Where Are the ‘Stans’?

Authored by Andrew Apostolou

The New Great Game: Blood and Oil in Central Asia by Lutz Kleveman, Atlantic Monthly Press, 288 pages, $24

Central Asia is now one of the most important, yet most obscure parts of the world. What is happening in Kazakhstan and Uzbekistan matters to the security of the United States as much as events across the border in Mexico.

The five former Soviet Republics, popularly known as the “stans,” are next door to Afghanistan and wedged between China, Russia and Iran. U.S. military bases there provide vital support for the war against al Qaeda.

Central Asia is also a vital back-up in case the tenuous U.S. position in Pakistan founders. If al Qaeda were to get lucky and assassinate President Pervez Musharraf, America could still fight al Qaeda and the Taliban from bases in Central Asia.

Americans wanting to know more about their new allies in Central Asia have little to guide them. The academic literature is dull, outdated and overpriced. Cleverly filling this gap is German-journalist Lutz Kleveman's “The New Great Game: Blood and Oil in Central Asia.”

The book is an easy-to-read guide to countries where the food is atrocious and the plumbing worse. The book is clever. Kleveman has traveled thousands of miles and spoken to scores of important and interesting people.

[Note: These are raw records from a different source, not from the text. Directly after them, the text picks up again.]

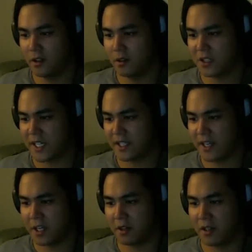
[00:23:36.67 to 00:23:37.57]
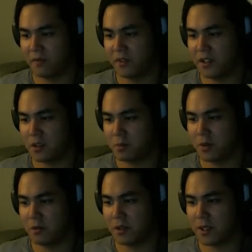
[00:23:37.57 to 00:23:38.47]
Looks like a diary. This could
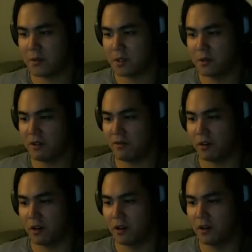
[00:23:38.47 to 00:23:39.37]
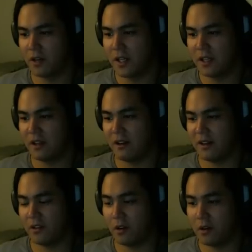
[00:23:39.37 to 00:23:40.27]
be what I was looking for. Now I
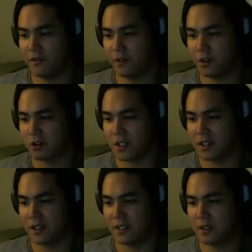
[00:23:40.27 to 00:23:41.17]
have all four treasures.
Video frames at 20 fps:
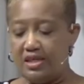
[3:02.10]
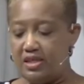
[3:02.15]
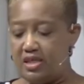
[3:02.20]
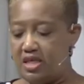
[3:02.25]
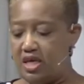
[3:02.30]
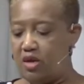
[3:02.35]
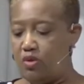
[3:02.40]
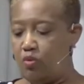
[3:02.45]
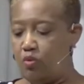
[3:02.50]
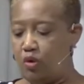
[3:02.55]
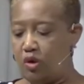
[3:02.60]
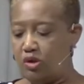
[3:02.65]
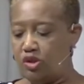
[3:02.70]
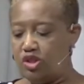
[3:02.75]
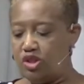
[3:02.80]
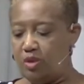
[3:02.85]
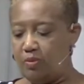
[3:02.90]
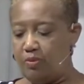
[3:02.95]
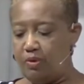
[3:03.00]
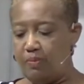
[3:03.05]
attend
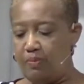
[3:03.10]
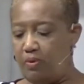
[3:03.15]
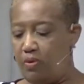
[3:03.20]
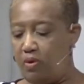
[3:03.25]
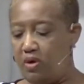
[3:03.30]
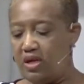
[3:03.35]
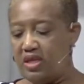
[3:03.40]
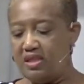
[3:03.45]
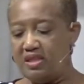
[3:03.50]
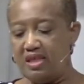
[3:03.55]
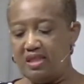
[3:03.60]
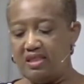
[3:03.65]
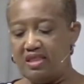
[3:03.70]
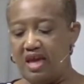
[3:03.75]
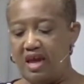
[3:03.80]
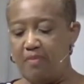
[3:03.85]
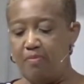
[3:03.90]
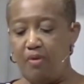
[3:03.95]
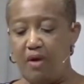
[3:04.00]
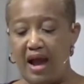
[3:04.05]
worship reported that
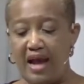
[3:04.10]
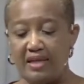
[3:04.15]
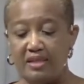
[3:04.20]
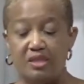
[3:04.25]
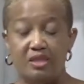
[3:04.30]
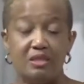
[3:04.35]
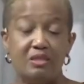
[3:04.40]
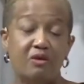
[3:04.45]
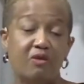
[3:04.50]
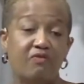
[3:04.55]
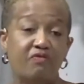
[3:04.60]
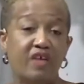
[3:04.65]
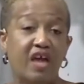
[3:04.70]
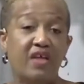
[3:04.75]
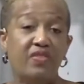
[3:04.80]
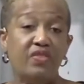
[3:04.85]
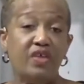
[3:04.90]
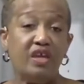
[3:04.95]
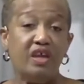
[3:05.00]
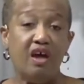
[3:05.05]
they practice their
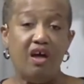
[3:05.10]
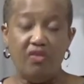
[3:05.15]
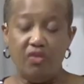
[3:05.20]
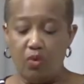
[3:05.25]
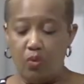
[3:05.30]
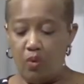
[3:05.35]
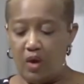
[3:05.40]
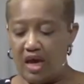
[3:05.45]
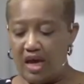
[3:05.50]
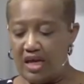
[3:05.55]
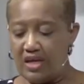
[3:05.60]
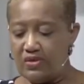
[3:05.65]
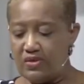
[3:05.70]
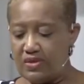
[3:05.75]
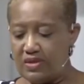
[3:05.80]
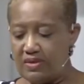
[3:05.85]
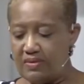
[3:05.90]
faith in other ways.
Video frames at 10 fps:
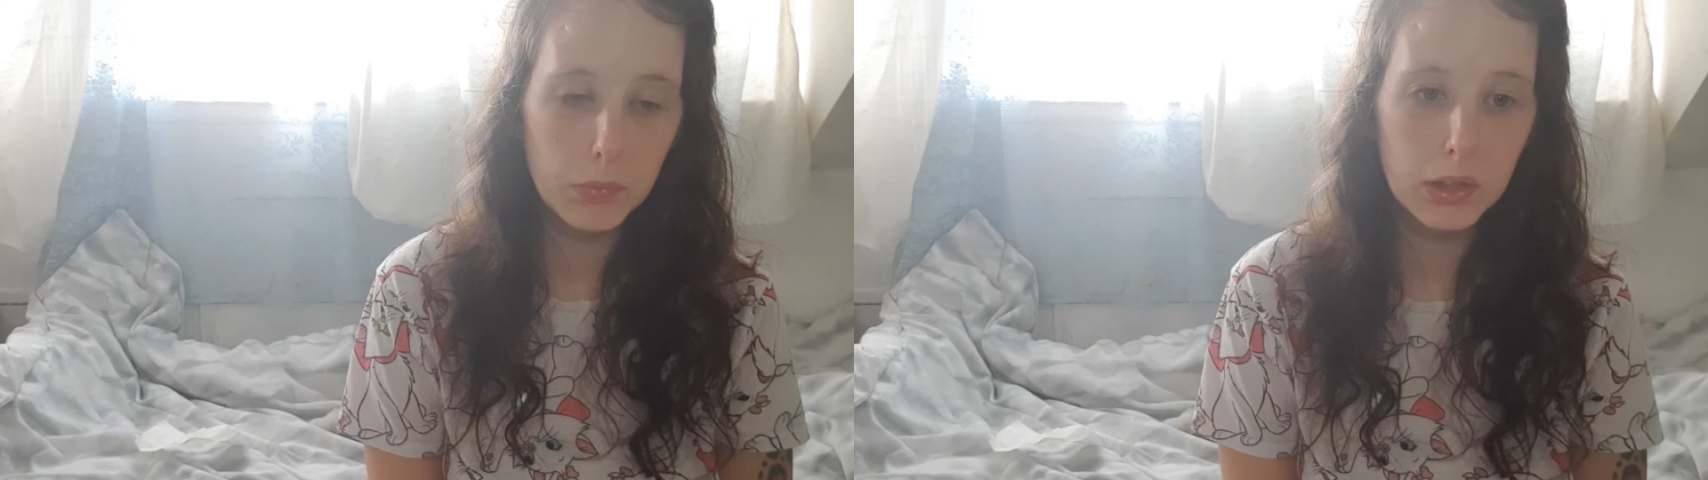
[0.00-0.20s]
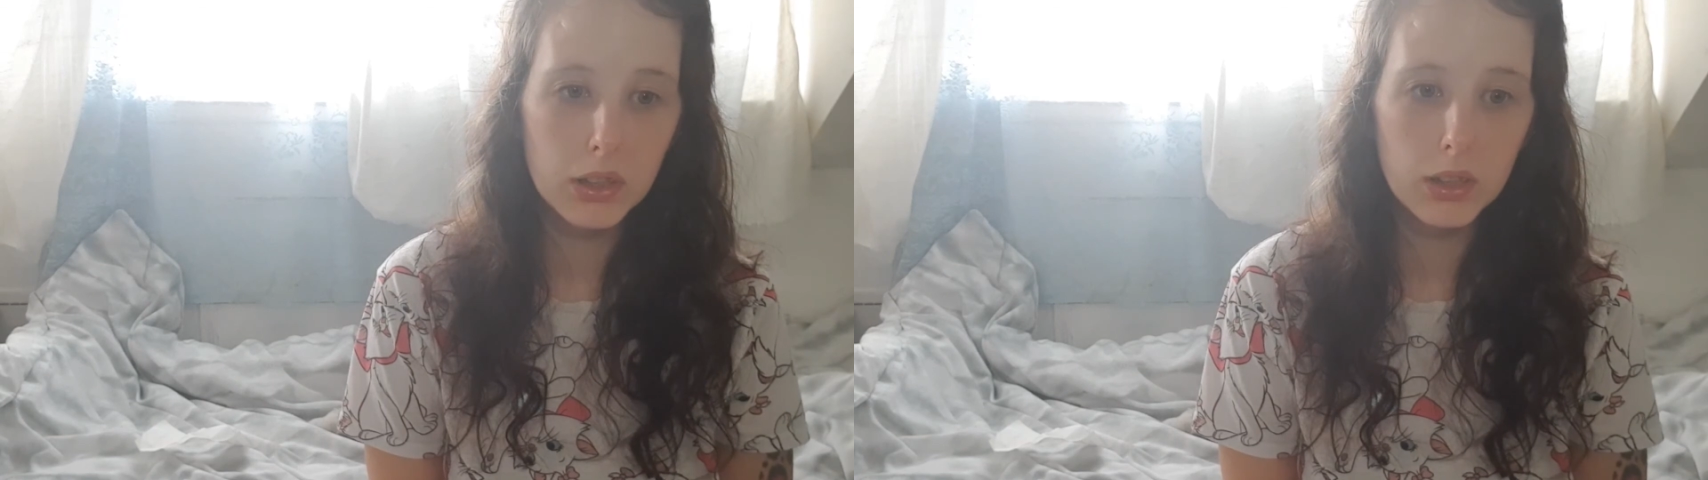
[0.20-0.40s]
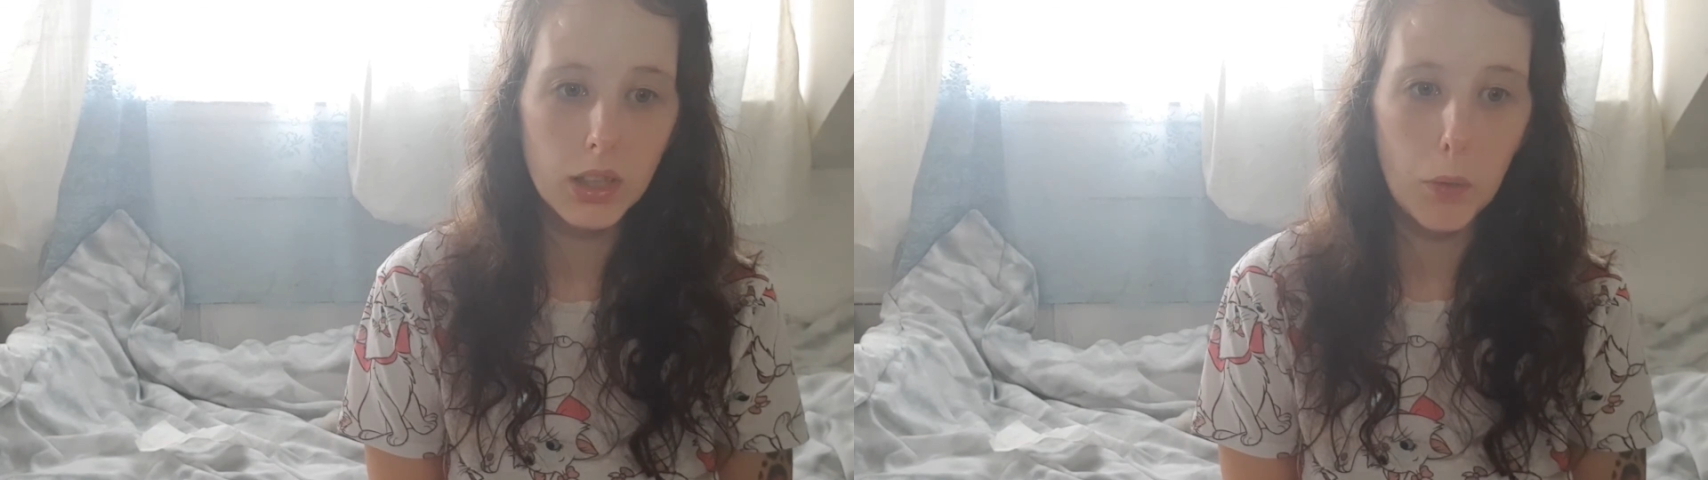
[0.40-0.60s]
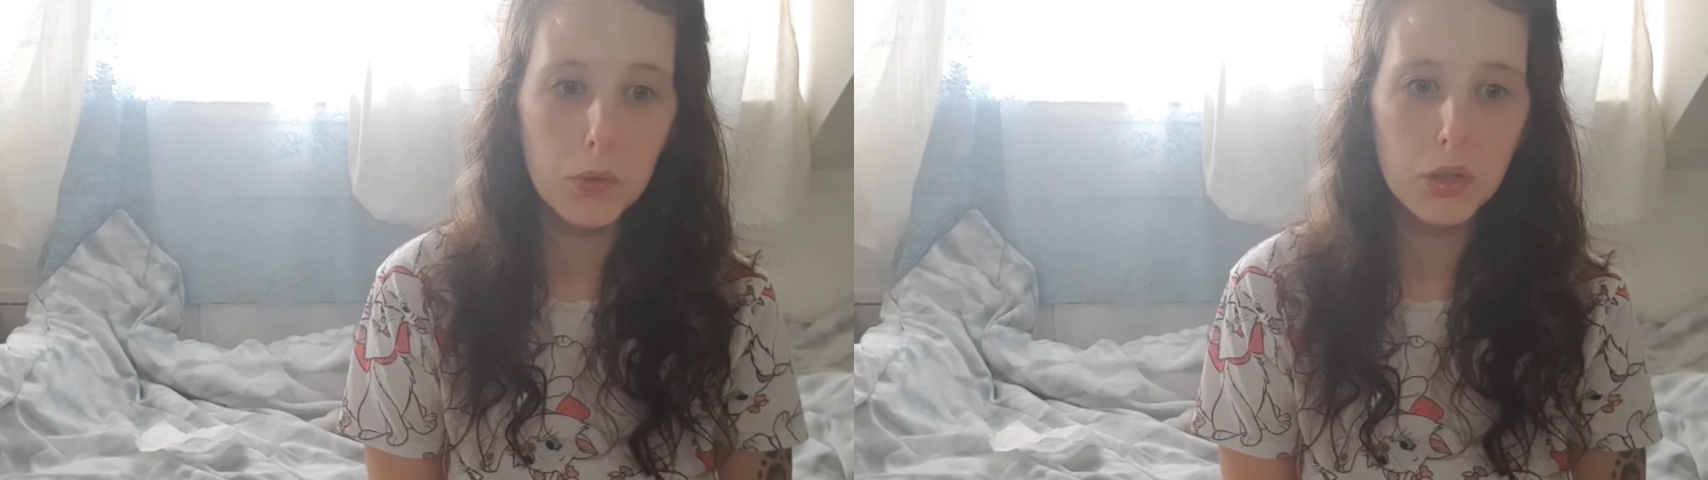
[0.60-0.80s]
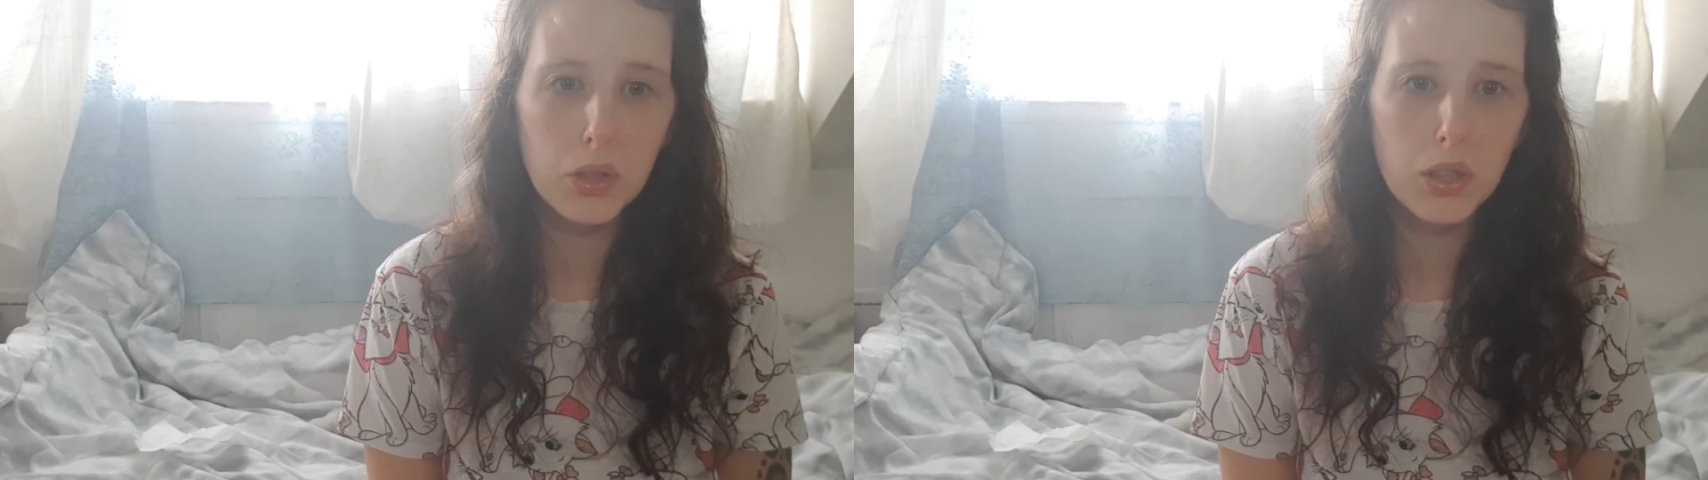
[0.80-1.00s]
because I
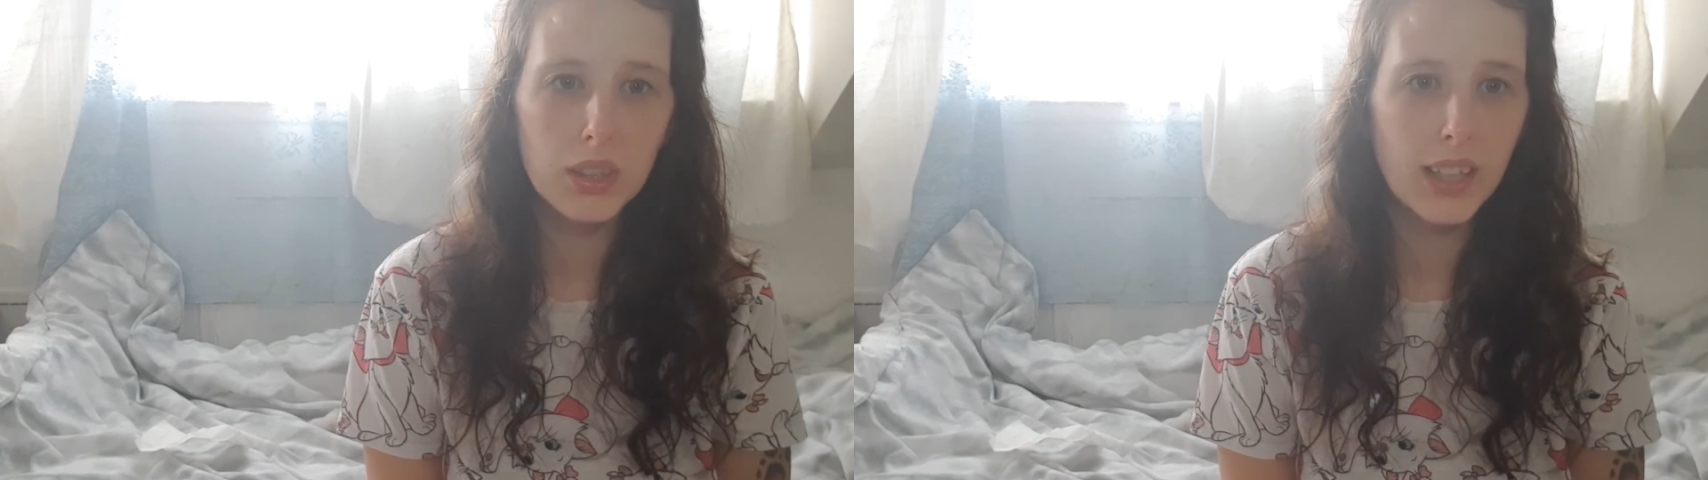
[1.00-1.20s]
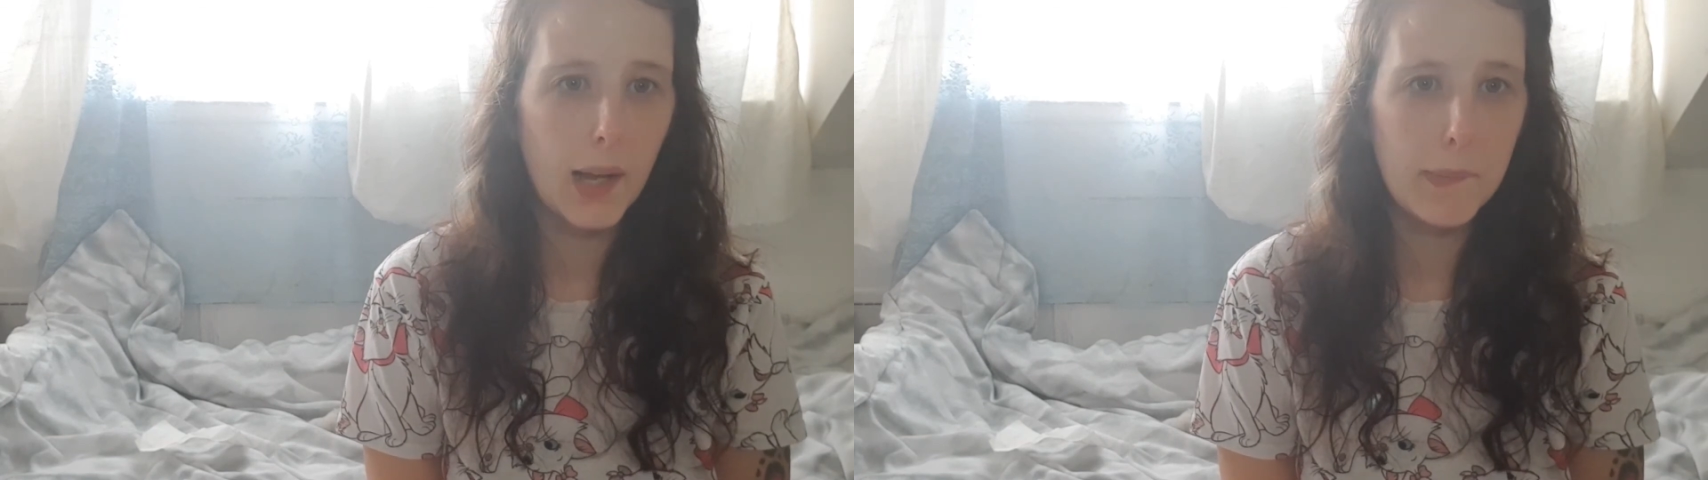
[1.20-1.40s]
want to go and dye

Unfortunately, all the entertaining reportage is a cover for an insidious attack on the United States.

We meet hard-drinking oilmen in Azerbaijan, an Iranian who held U.S. diplomats hostage and who says he loves America even while blaming the U.S. government for the 9/11 attacks. Yet consistently Kleveman leaves the reader feeling that the United States is in Central Asia to grab the oil, not to fight the terrorists. Kleveman links everything to inflated figures for the amount of oil in the Caspian Sea, numbers that nobody in the oil industry has ever taken seriously.

Perhaps the most insidious piece of writing is Kleveman's discussion of Bush adviser Zalmay Khalilzad, who was born in Kabul. Khalilzad was a consultant to Unocal, which was planning to build oil and gas pipelines across Afghanistan – plans that never left the drawing board.

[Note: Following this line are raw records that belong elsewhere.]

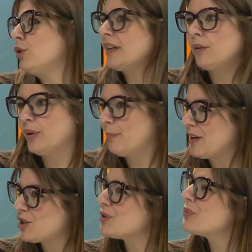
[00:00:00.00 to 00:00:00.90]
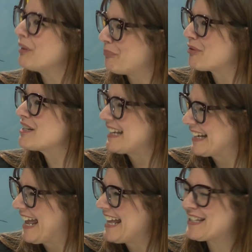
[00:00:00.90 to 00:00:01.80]
than with patients with prostate
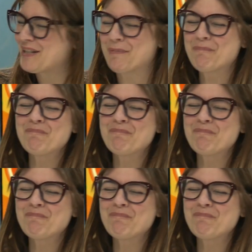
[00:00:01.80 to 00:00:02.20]
cancer.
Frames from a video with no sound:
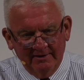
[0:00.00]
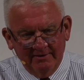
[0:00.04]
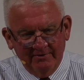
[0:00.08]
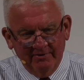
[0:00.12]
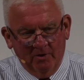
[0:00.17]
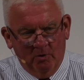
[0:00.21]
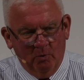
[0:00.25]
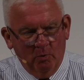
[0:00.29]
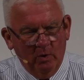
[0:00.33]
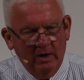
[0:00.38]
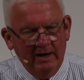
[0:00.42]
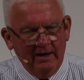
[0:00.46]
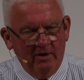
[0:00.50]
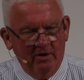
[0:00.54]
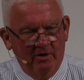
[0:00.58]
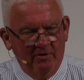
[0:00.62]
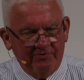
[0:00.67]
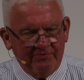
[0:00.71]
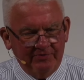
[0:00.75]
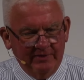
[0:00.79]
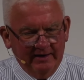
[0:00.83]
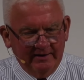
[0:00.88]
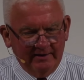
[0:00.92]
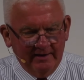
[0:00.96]
the
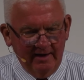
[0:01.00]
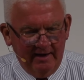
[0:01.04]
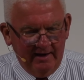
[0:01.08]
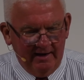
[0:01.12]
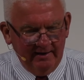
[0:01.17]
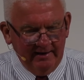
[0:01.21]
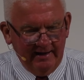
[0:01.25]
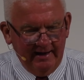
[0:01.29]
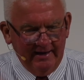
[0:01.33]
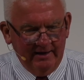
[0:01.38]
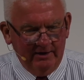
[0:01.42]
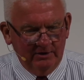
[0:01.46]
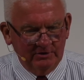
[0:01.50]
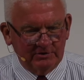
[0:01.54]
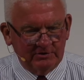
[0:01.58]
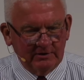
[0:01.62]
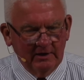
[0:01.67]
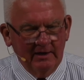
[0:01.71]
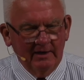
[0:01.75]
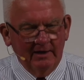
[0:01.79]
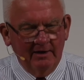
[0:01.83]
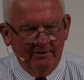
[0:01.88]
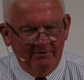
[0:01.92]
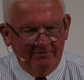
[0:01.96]
wealth that God has
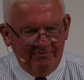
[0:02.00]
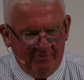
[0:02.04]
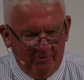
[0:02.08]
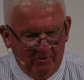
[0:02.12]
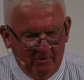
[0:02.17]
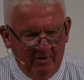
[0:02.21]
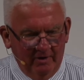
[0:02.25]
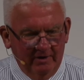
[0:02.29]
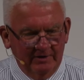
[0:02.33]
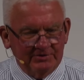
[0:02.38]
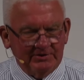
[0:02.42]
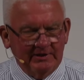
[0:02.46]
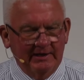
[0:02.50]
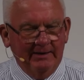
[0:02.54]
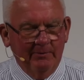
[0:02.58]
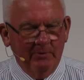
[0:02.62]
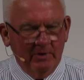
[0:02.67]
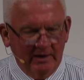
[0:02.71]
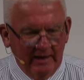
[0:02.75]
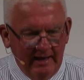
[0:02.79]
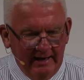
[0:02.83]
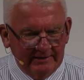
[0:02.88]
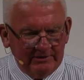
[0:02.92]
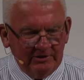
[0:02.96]
for us that He
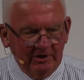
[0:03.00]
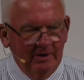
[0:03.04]
would like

Kleveman portrays Khalilzad as an almost sinister figure, rather than a policy wonk who initially misjudged the Taliban: Like many others in 1996, he saw them as a potential force for stability and as anti-Iranian. The world has changed, and Khalilzad, after working with both the Iraqi and Afghan oppositions, has contributed to the liberation of 50 million Muslims from terrorism-supporting dictatorships.

If Kleveman were right and the war in Afghanistan was about oil, then the American airbase in Kyrgyzstan would be named after Exxon. Instead, it is named after the fallen FDNY chief, Peter J. Ganci Jr. – it doesn't take a New York minute to work out that this war is about justice, not oil.

Andrew Apostolou is director of research at the Foundation for the Defense of Democracies.